━━━━━ Records ━━━━━
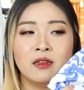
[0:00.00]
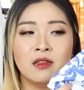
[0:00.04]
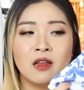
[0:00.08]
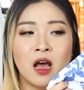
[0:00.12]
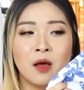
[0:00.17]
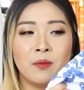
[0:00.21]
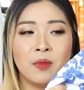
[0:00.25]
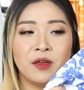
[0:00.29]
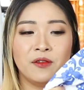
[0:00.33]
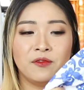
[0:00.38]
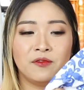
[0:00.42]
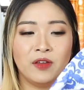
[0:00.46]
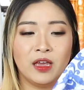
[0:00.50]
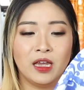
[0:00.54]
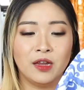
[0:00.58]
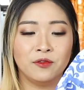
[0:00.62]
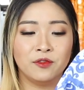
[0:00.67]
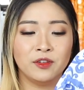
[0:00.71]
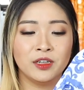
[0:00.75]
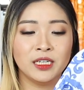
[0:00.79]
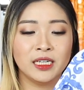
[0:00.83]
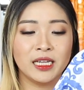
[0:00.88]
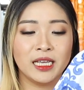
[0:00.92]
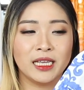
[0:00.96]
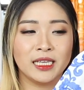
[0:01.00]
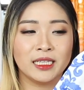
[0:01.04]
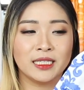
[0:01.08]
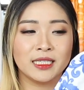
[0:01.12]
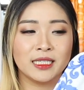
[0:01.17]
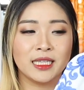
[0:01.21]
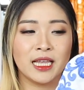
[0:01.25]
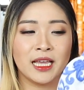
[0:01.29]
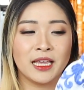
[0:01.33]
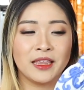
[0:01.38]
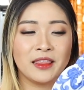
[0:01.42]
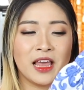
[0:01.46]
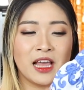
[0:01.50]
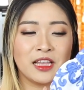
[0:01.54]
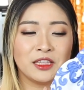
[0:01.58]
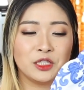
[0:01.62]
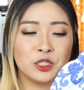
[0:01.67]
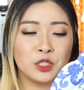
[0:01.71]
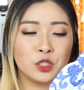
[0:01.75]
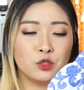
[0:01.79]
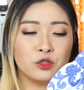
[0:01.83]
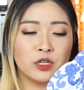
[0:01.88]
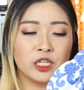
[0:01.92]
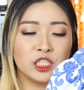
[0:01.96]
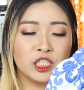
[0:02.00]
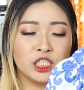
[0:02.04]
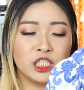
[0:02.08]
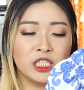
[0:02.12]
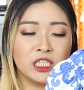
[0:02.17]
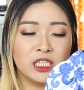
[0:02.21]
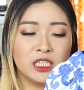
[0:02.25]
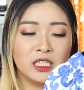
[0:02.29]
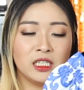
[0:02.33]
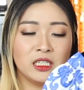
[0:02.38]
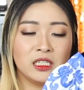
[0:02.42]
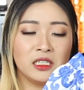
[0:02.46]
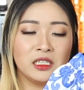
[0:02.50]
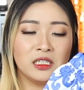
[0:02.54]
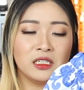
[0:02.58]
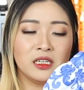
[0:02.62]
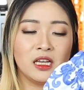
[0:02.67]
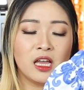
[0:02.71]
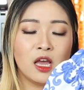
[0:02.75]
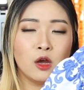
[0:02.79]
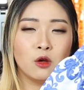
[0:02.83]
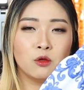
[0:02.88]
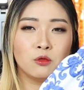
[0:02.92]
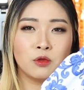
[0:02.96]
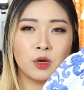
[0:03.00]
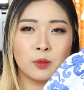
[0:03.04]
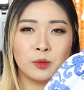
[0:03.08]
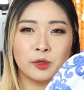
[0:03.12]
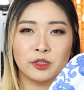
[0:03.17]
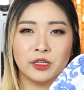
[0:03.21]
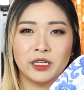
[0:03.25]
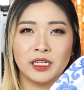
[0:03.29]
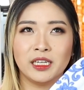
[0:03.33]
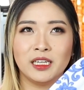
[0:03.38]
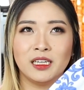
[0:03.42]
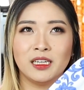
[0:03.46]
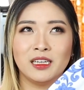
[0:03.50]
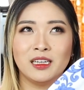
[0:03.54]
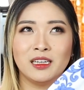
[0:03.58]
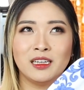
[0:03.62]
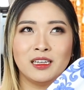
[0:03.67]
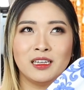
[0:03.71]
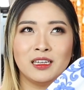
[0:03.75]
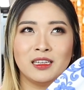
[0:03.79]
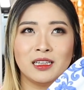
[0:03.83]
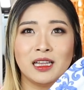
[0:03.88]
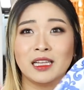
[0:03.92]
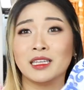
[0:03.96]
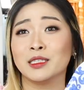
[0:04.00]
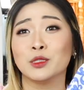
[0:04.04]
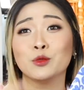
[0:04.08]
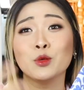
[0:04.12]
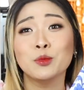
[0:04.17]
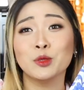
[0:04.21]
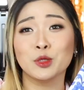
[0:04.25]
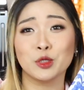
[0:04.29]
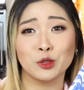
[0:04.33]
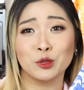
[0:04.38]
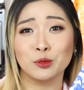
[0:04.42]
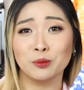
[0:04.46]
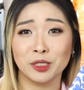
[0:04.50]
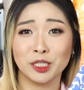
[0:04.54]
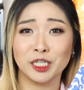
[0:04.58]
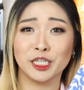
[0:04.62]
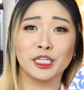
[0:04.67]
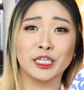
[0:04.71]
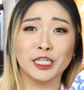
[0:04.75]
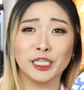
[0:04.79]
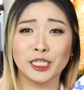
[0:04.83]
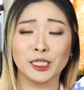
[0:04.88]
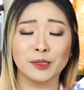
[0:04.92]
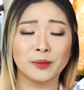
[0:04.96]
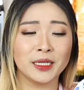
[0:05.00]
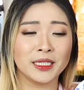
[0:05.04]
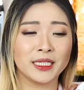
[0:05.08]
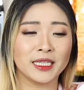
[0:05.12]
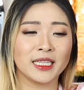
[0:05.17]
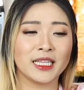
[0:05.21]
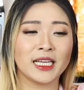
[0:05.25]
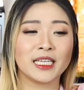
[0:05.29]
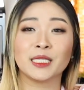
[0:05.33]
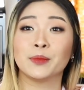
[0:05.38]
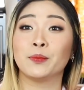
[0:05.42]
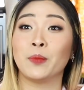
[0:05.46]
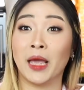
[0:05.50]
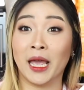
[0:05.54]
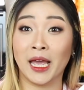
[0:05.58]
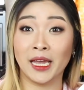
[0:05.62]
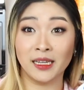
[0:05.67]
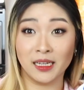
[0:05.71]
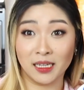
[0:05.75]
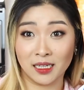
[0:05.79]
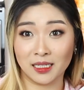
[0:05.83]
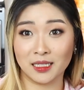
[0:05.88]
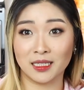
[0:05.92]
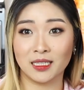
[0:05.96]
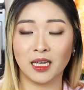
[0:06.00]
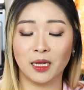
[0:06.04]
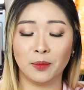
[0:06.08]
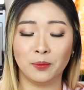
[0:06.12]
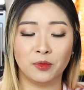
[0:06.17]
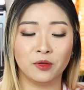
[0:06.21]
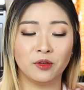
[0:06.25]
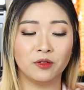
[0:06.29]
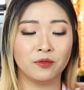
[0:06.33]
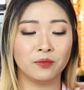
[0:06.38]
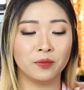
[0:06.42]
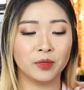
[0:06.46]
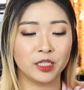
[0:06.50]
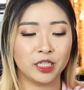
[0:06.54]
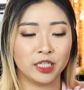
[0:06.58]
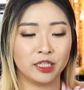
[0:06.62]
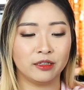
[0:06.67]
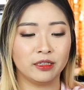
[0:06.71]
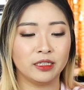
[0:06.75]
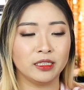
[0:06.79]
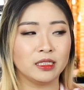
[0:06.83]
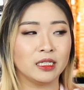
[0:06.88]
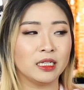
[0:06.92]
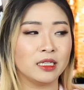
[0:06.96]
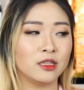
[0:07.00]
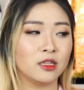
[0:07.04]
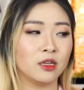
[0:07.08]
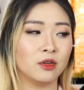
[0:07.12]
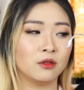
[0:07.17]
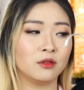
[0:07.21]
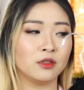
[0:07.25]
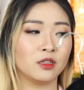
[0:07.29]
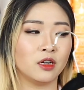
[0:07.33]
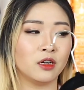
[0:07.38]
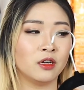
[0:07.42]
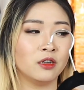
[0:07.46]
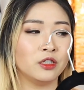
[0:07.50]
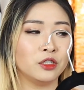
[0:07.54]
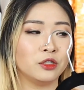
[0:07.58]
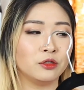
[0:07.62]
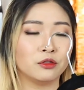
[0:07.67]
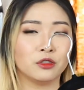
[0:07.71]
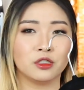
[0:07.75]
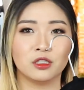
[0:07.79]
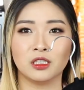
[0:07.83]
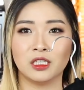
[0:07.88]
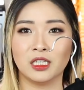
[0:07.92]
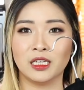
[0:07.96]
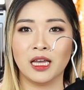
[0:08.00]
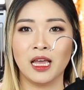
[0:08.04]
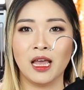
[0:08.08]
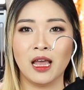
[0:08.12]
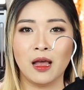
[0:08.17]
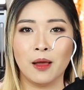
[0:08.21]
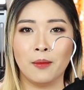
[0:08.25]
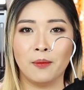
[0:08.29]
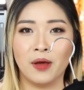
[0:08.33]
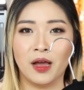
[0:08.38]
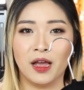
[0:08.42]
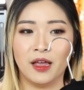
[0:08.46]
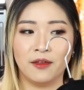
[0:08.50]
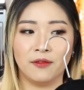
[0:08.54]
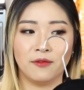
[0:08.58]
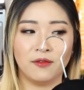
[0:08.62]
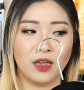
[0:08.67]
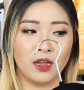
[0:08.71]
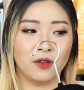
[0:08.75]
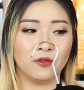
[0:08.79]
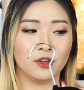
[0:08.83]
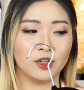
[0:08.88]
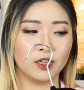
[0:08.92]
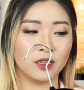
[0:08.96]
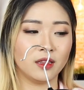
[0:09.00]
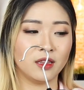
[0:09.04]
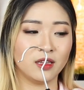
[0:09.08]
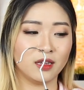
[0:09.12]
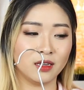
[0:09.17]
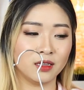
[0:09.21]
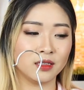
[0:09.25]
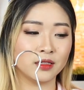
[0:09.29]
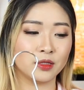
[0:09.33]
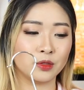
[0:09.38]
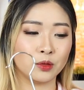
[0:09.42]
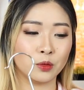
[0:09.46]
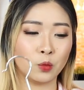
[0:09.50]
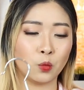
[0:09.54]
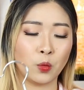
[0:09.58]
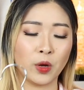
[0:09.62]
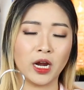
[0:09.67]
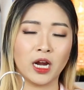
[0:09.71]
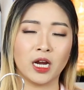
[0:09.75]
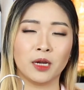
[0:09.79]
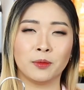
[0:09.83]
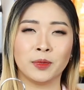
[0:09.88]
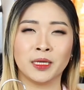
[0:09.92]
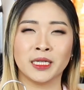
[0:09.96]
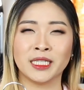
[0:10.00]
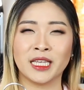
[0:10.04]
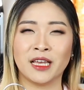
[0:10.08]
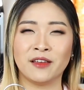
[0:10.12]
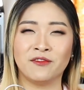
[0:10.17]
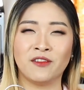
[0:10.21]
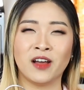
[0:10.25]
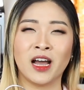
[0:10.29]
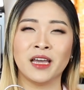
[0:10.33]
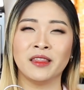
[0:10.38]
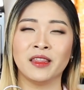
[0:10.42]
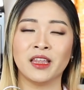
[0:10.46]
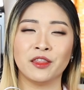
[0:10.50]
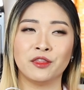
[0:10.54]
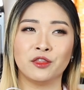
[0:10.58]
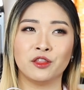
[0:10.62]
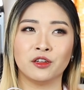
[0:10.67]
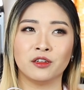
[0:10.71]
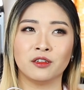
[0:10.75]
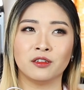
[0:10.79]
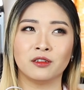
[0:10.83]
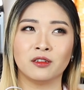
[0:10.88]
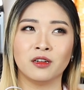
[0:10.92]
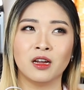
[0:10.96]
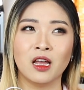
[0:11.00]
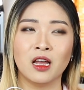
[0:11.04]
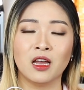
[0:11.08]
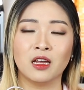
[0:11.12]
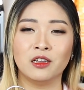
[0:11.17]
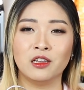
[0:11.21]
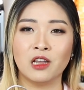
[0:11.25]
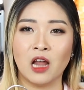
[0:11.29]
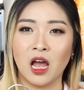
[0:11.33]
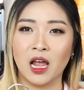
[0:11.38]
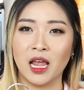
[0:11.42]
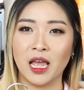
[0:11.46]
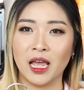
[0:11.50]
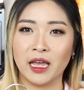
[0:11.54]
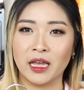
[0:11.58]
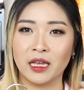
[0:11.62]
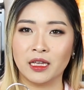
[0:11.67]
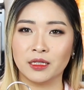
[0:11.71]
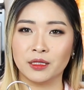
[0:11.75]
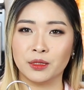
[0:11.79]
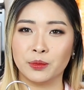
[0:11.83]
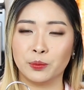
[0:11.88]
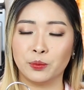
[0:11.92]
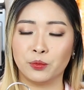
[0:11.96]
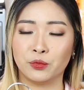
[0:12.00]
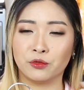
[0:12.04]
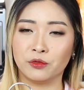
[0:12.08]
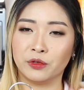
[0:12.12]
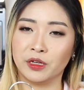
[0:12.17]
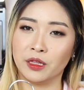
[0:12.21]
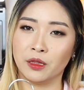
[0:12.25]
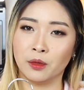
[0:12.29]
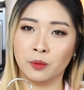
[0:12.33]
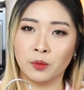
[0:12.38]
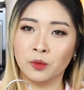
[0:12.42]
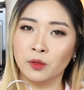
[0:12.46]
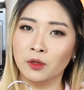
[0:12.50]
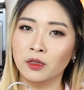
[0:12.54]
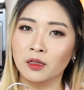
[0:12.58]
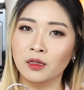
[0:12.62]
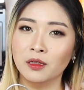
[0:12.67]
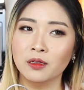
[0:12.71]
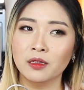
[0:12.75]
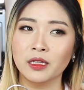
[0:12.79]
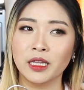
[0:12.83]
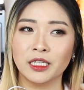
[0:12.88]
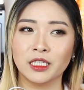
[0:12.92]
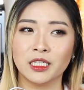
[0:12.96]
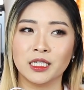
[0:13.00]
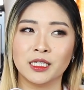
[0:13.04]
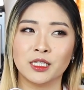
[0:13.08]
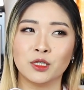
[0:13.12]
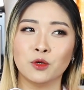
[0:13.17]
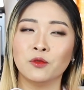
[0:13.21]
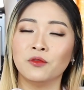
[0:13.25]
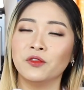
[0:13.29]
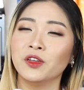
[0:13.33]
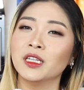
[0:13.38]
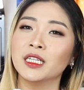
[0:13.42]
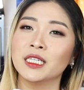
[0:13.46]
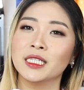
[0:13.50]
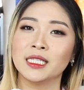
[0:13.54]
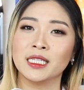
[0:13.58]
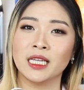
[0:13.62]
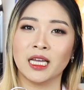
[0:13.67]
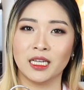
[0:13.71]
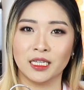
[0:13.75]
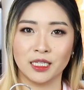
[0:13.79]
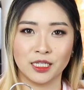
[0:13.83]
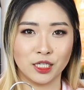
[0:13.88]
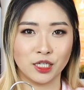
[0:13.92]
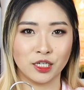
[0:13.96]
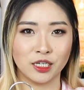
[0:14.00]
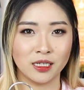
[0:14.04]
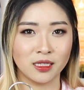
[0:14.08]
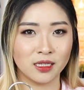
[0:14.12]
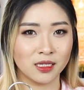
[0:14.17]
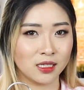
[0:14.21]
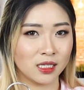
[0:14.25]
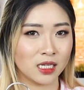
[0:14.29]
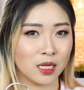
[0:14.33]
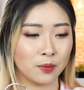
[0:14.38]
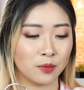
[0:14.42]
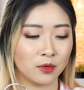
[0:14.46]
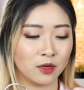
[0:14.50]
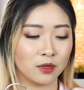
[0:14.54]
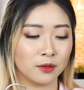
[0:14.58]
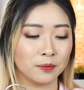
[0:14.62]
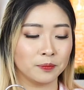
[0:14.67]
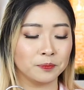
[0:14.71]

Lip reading: not my favorite. It's like that stretchy, rubbery, like swimsuit material, basically like spandex type of material, and those aren't usually my favorite things to wear because I find that they're not as breathable. They just don't feel as nice during the summer.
━━━━━
:: What you are asked to do ::
Output the records above exactly; leave out the pictures.

:: Answer to this exercise ::
[0:00.00]
[0:00.04]
[0:00.08]
[0:00.12]
[0:00.17]
[0:00.21]
[0:00.25]
[0:00.29]
[0:00.33]
[0:00.38]
[0:00.42]
[0:00.46]
[0:00.50]
[0:00.54]
[0:00.58]
[0:00.62]
[0:00.67]
[0:00.71]
[0:00.75]
[0:00.79]
[0:00.83]
[0:00.88]
[0:00.92]
[0:00.96]
[0:01.00]
[0:01.04]
[0:01.08]
[0:01.12]
[0:01.17]
[0:01.21]
[0:01.25]
[0:01.29]
[0:01.33]
[0:01.38]
[0:01.42]
[0:01.46]
[0:01.50]
[0:01.54]
[0:01.58]
[0:01.62]
[0:01.67]
[0:01.71]
[0:01.75]
[0:01.79]
[0:01.83]
[0:01.88]
[0:01.92]
[0:01.96]
[0:02.00]
[0:02.04]
[0:02.08]
[0:02.12]
[0:02.17]
[0:02.21]
[0:02.25]
[0:02.29]
[0:02.33]
[0:02.38]
[0:02.42]
[0:02.46]
[0:02.50]
[0:02.54]
[0:02.58]
[0:02.62]
[0:02.67]
[0:02.71]
[0:02.75]
[0:02.79]
[0:02.83]
[0:02.88]
[0:02.92]
[0:02.96]
[0:03.00]
[0:03.04]
[0:03.08]
[0:03.12]
[0:03.17]
[0:03.21]
[0:03.25]
[0:03.29]
[0:03.33]
[0:03.38]
[0:03.42]
[0:03.46]
[0:03.50]
[0:03.54]
[0:03.58]
[0:03.62]
[0:03.67]
[0:03.71]
[0:03.75]
[0:03.79]
[0:03.83]
[0:03.88]
[0:03.92]
[0:03.96]
[0:04.00]
[0:04.04]
[0:04.08]
[0:04.12]
[0:04.17]
[0:04.21]
[0:04.25]
[0:04.29]
[0:04.33]
[0:04.38]
[0:04.42]
[0:04.46]
[0:04.50]
[0:04.54]
[0:04.58]
[0:04.62]
[0:04.67]
[0:04.71]
[0:04.75]
[0:04.79]
[0:04.83]
[0:04.88]
[0:04.92]
[0:04.96]
[0:05.00]
[0:05.04]
[0:05.08]
[0:05.12]
[0:05.17]
[0:05.21]
[0:05.25]
[0:05.29]
[0:05.33]
[0:05.38]
[0:05.42]
[0:05.46]
[0:05.50]
[0:05.54]
[0:05.58]
[0:05.62]
[0:05.67]
[0:05.71]
[0:05.75]
[0:05.79]
[0:05.83]
[0:05.88]
[0:05.92]
[0:05.96]
[0:06.00]
[0:06.04]
[0:06.08]
[0:06.12]
[0:06.17]
[0:06.21]
[0:06.25]
[0:06.29]
[0:06.33]
[0:06.38]
[0:06.42]
[0:06.46]
[0:06.50]
[0:06.54]
[0:06.58]
[0:06.62]
[0:06.67]
[0:06.71]
[0:06.75]
[0:06.79]
[0:06.83]
[0:06.88]
[0:06.92]
[0:06.96]
[0:07.00]
[0:07.04]
[0:07.08]
[0:07.12]
[0:07.17]
[0:07.21]
[0:07.25]
[0:07.29]
[0:07.33]
[0:07.38]
[0:07.42]
[0:07.46]
[0:07.50]
[0:07.54]
[0:07.58]
[0:07.62]
[0:07.67]
[0:07.71]
[0:07.75]
[0:07.79]
[0:07.83]
[0:07.88]
[0:07.92]
[0:07.96]
[0:08.00]
[0:08.04]
[0:08.08]
[0:08.12]
[0:08.17]
[0:08.21]
[0:08.25]
[0:08.29]
[0:08.33]
[0:08.38]
[0:08.42]
[0:08.46]
[0:08.50]
[0:08.54]
[0:08.58]
[0:08.62]
[0:08.67]
[0:08.71]
[0:08.75]
[0:08.79]
[0:08.83]
[0:08.88]
[0:08.92]
[0:08.96]
[0:09.00]
[0:09.04]
[0:09.08]
[0:09.12]
[0:09.17]
[0:09.21]
[0:09.25]
[0:09.29]
[0:09.33]
[0:09.38]
[0:09.42]
[0:09.46]
[0:09.50]
[0:09.54]
[0:09.58]
[0:09.62]
[0:09.67]
[0:09.71]
[0:09.75]
[0:09.79]
[0:09.83]
[0:09.88]
[0:09.92]
[0:09.96]
[0:10.00]
[0:10.04]
[0:10.08]
[0:10.12]
[0:10.17]
[0:10.21]
[0:10.25]
[0:10.29]
[0:10.33]
[0:10.38]
[0:10.42]
[0:10.46]
[0:10.50]
[0:10.54]
[0:10.58]
[0:10.62]
[0:10.67]
[0:10.71]
[0:10.75]
[0:10.79]
[0:10.83]
[0:10.88]
[0:10.92]
[0:10.96]
[0:11.00]
[0:11.04]
[0:11.08]
[0:11.12]
[0:11.17]
[0:11.21]
[0:11.25]
[0:11.29]
[0:11.33]
[0:11.38]
[0:11.42]
[0:11.46]
[0:11.50]
[0:11.54]
[0:11.58]
[0:11.62]
[0:11.67]
[0:11.71]
[0:11.75]
[0:11.79]
[0:11.83]
[0:11.88]
[0:11.92]
[0:11.96]
[0:12.00]
[0:12.04]
[0:12.08]
[0:12.12]
[0:12.17]
[0:12.21]
[0:12.25]
[0:12.29]
[0:12.33]
[0:12.38]
[0:12.42]
[0:12.46]
[0:12.50]
[0:12.54]
[0:12.58]
[0:12.62]
[0:12.67]
[0:12.71]
[0:12.75]
[0:12.79]
[0:12.83]
[0:12.88]
[0:12.92]
[0:12.96]
[0:13.00]
[0:13.04]
[0:13.08]
[0:13.12]
[0:13.17]
[0:13.21]
[0:13.25]
[0:13.29]
[0:13.33]
[0:13.38]
[0:13.42]
[0:13.46]
[0:13.50]
[0:13.54]
[0:13.58]
[0:13.62]
[0:13.67]
[0:13.71]
[0:13.75]
[0:13.79]
[0:13.83]
[0:13.88]
[0:13.92]
[0:13.96]
[0:14.00]
[0:14.04]
[0:14.08]
[0:14.12]
[0:14.17]
[0:14.21]
[0:14.25]
[0:14.29]
[0:14.33]
[0:14.38]
[0:14.42]
[0:14.46]
[0:14.50]
[0:14.54]
[0:14.58]
[0:14.62]
[0:14.67]
[0:14.71]

Lip reading: not my favorite. It's like that stretchy, rubbery, like swimsuit material, basically like spandex type of material, and those aren't usually my favorite things to wear because I find that they're not as breathable. They just don't feel as nice during the summer.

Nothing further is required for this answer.